Records shown:
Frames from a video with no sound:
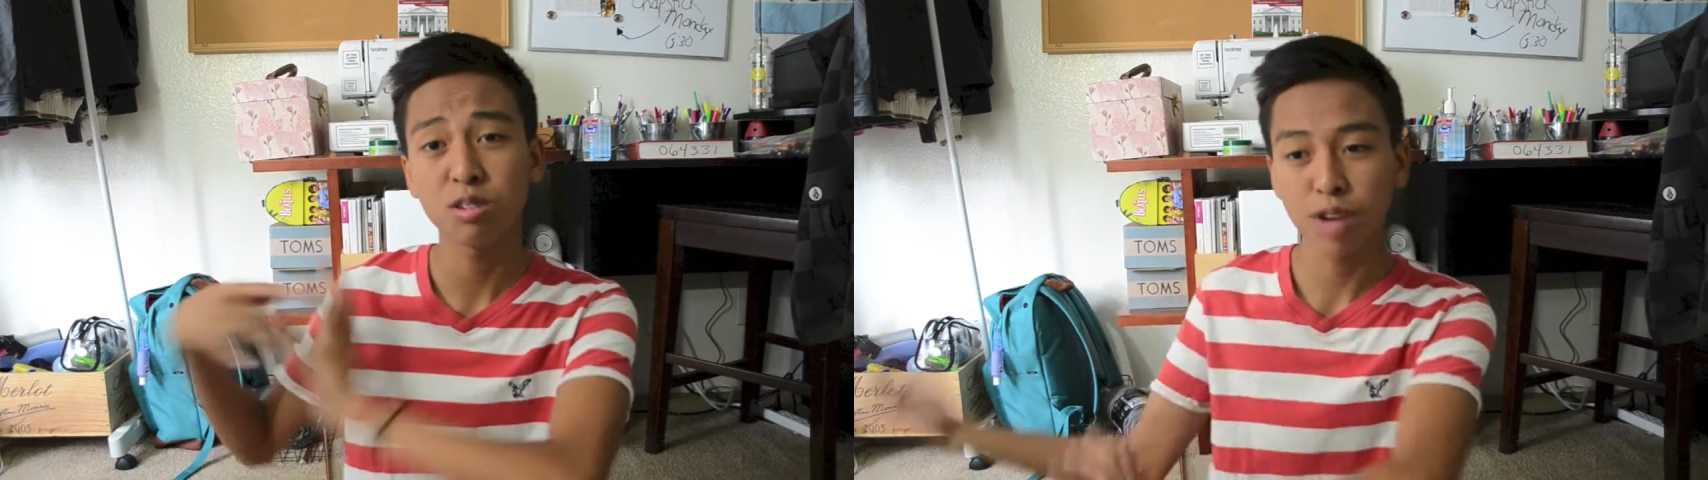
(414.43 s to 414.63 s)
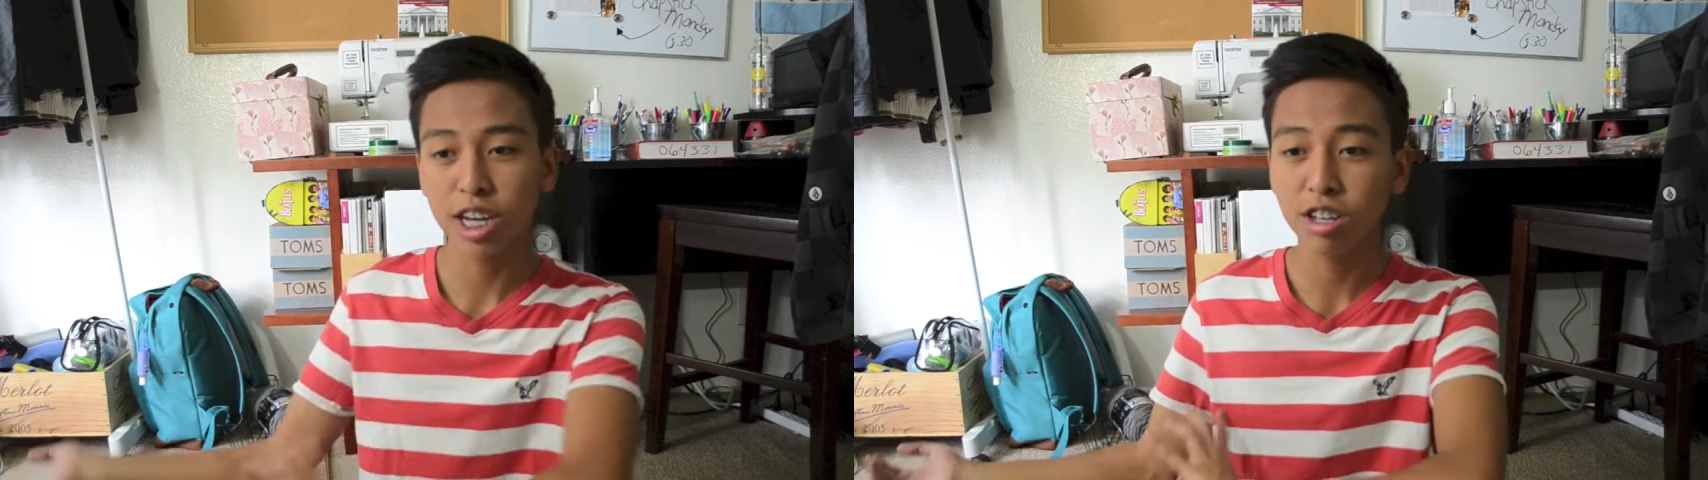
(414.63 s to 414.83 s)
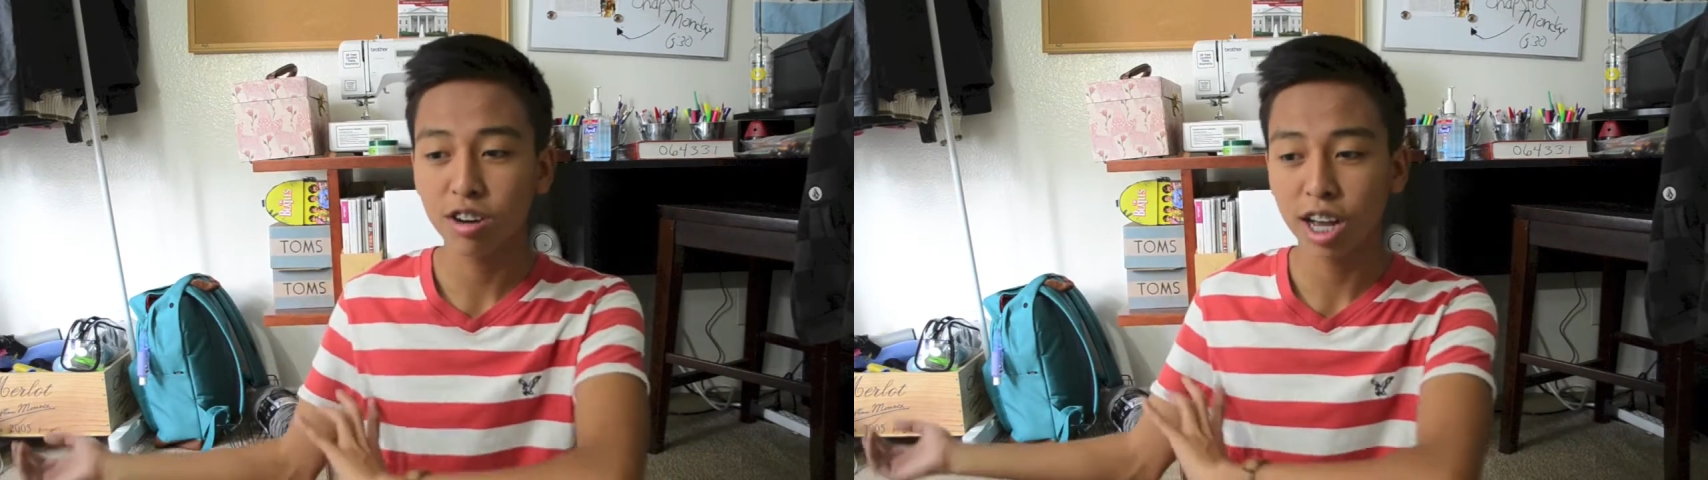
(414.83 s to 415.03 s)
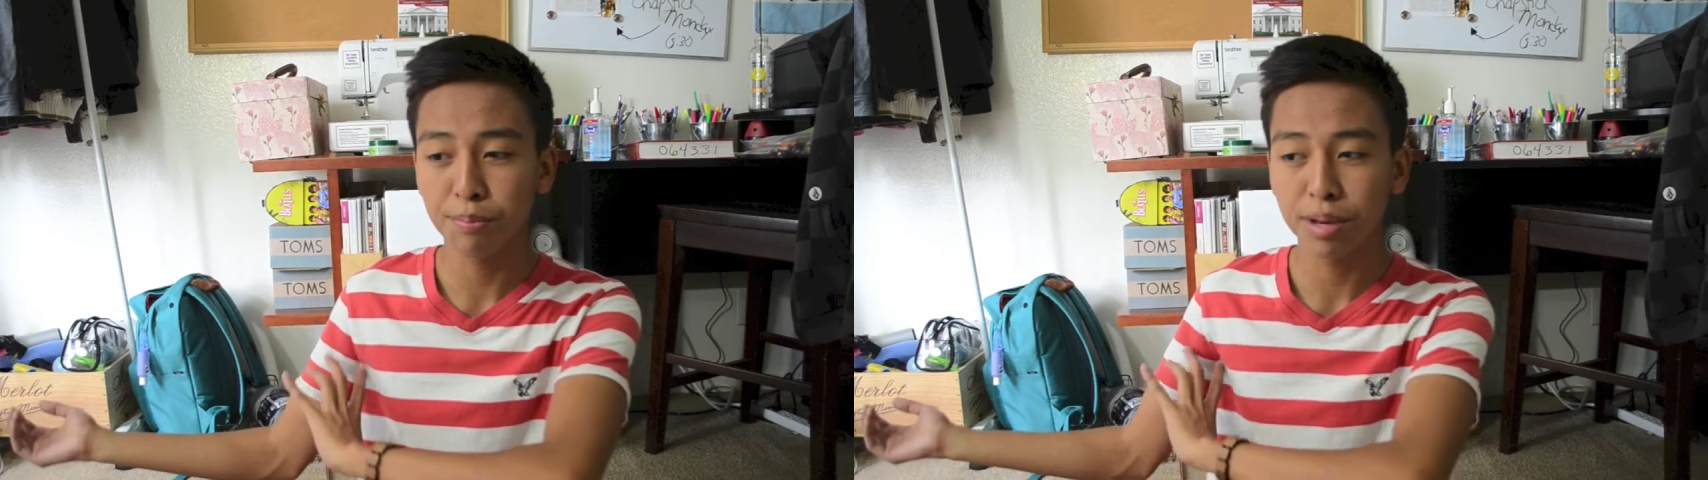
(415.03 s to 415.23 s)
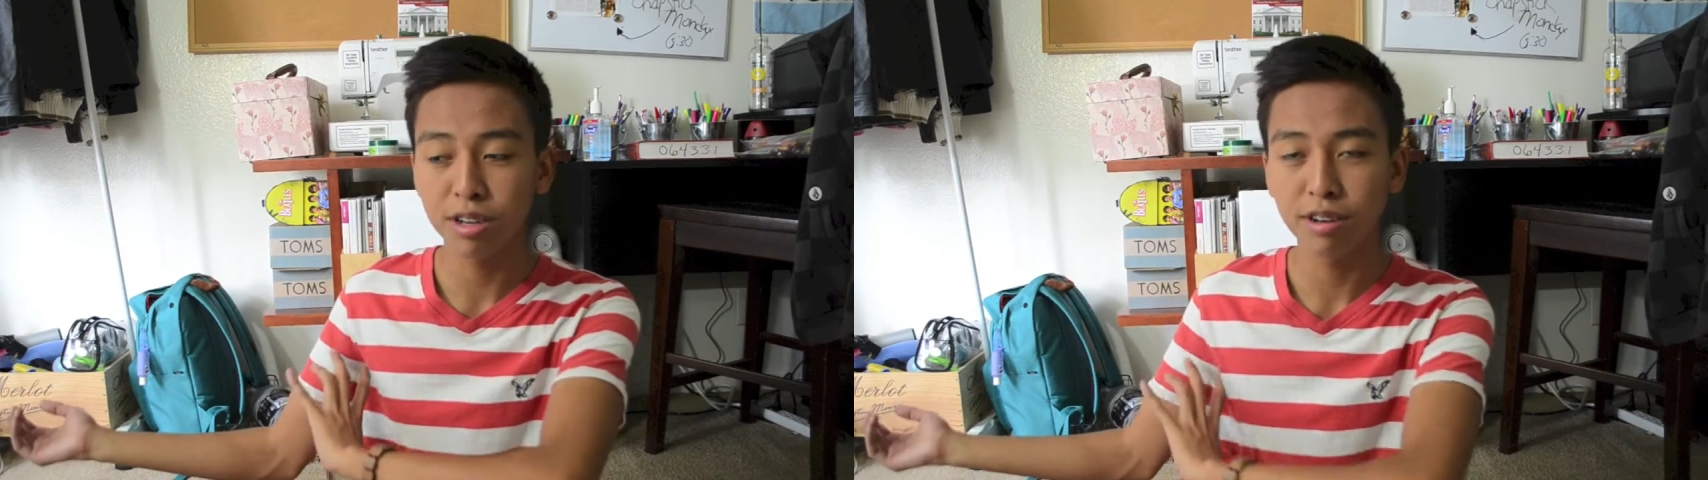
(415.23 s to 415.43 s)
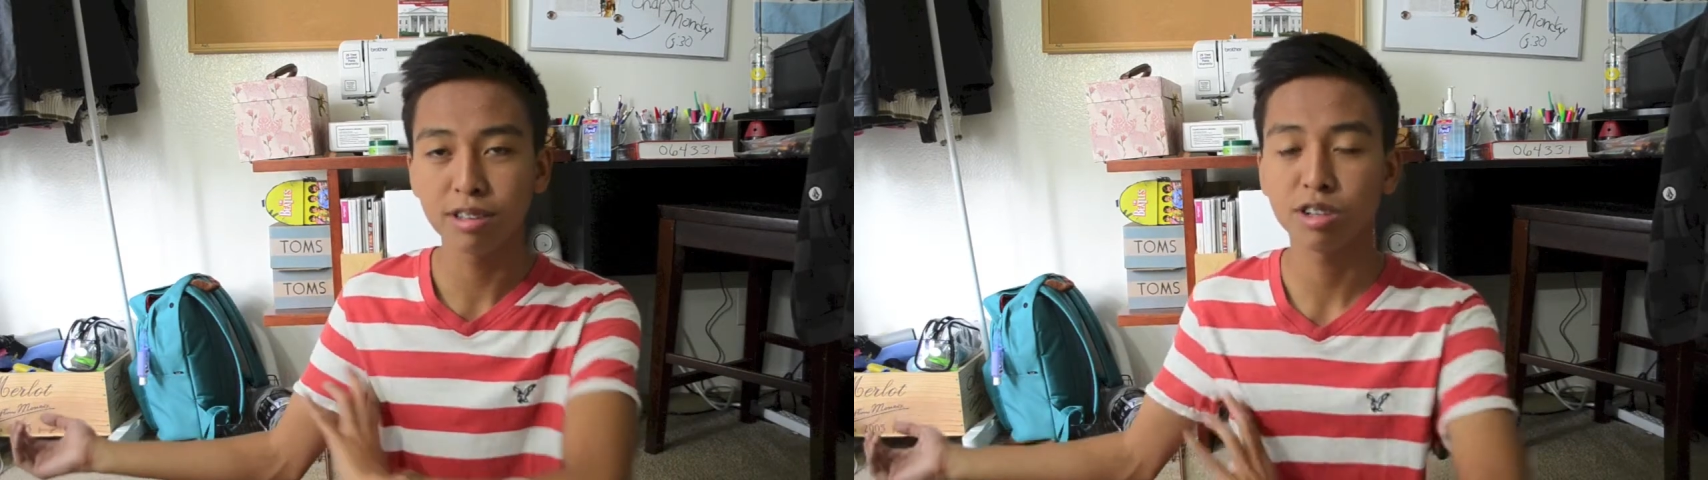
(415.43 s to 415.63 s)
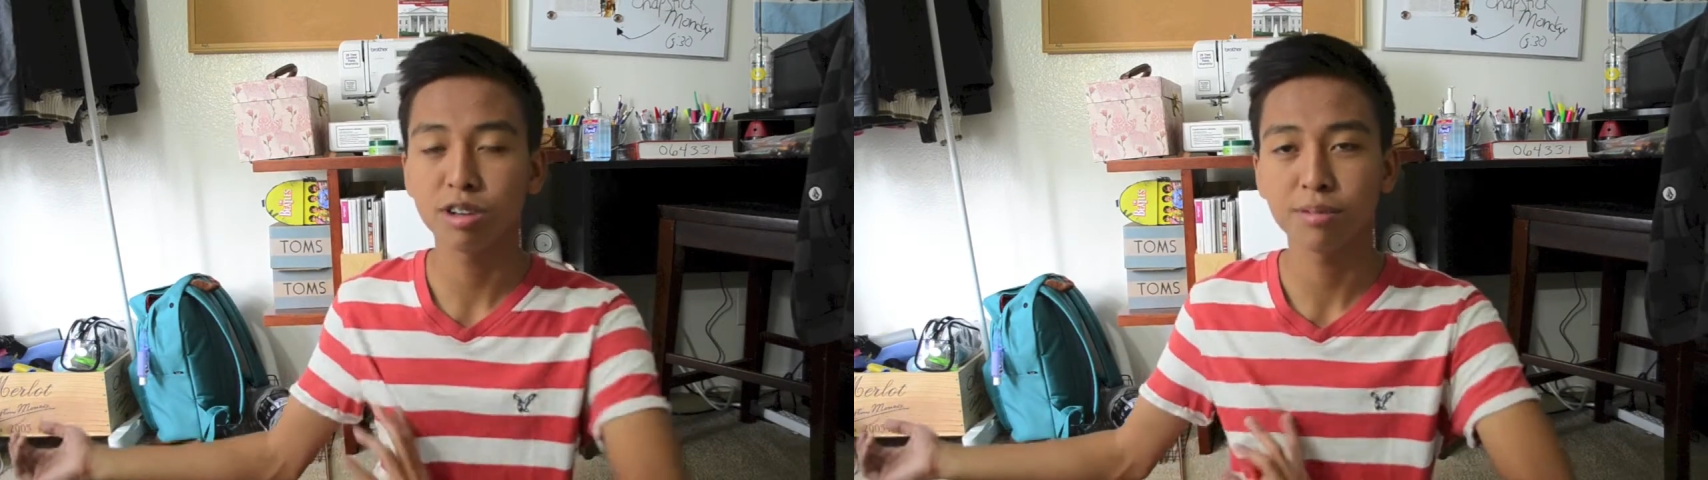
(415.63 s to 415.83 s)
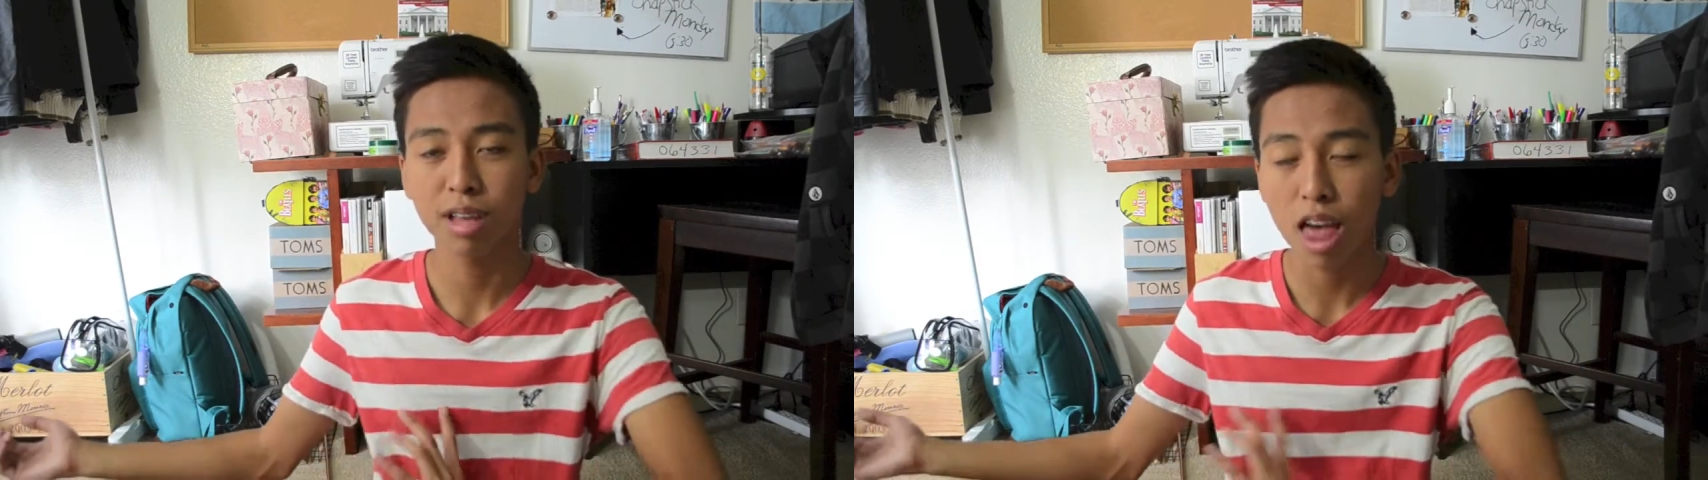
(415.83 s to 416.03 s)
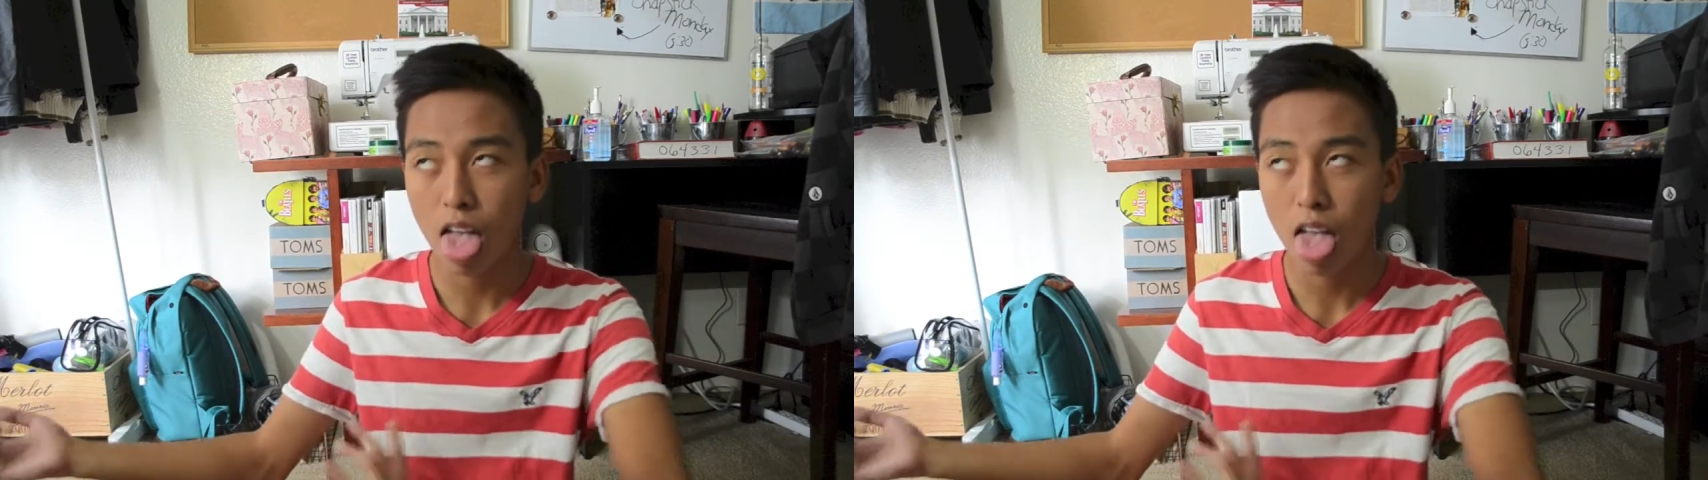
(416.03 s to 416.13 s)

to regular AP US history.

Exercise requirements: Pictures excluded, set down all the entries exactly.

Exercise output:
Frames from a video with no sound:
(414.43 s to 414.63 s)
(414.63 s to 414.83 s)
(414.83 s to 415.03 s)
(415.03 s to 415.23 s)
(415.23 s to 415.43 s)
(415.43 s to 415.63 s)
(415.63 s to 415.83 s)
(415.83 s to 416.03 s)
(416.03 s to 416.13 s)

to regular AP US history.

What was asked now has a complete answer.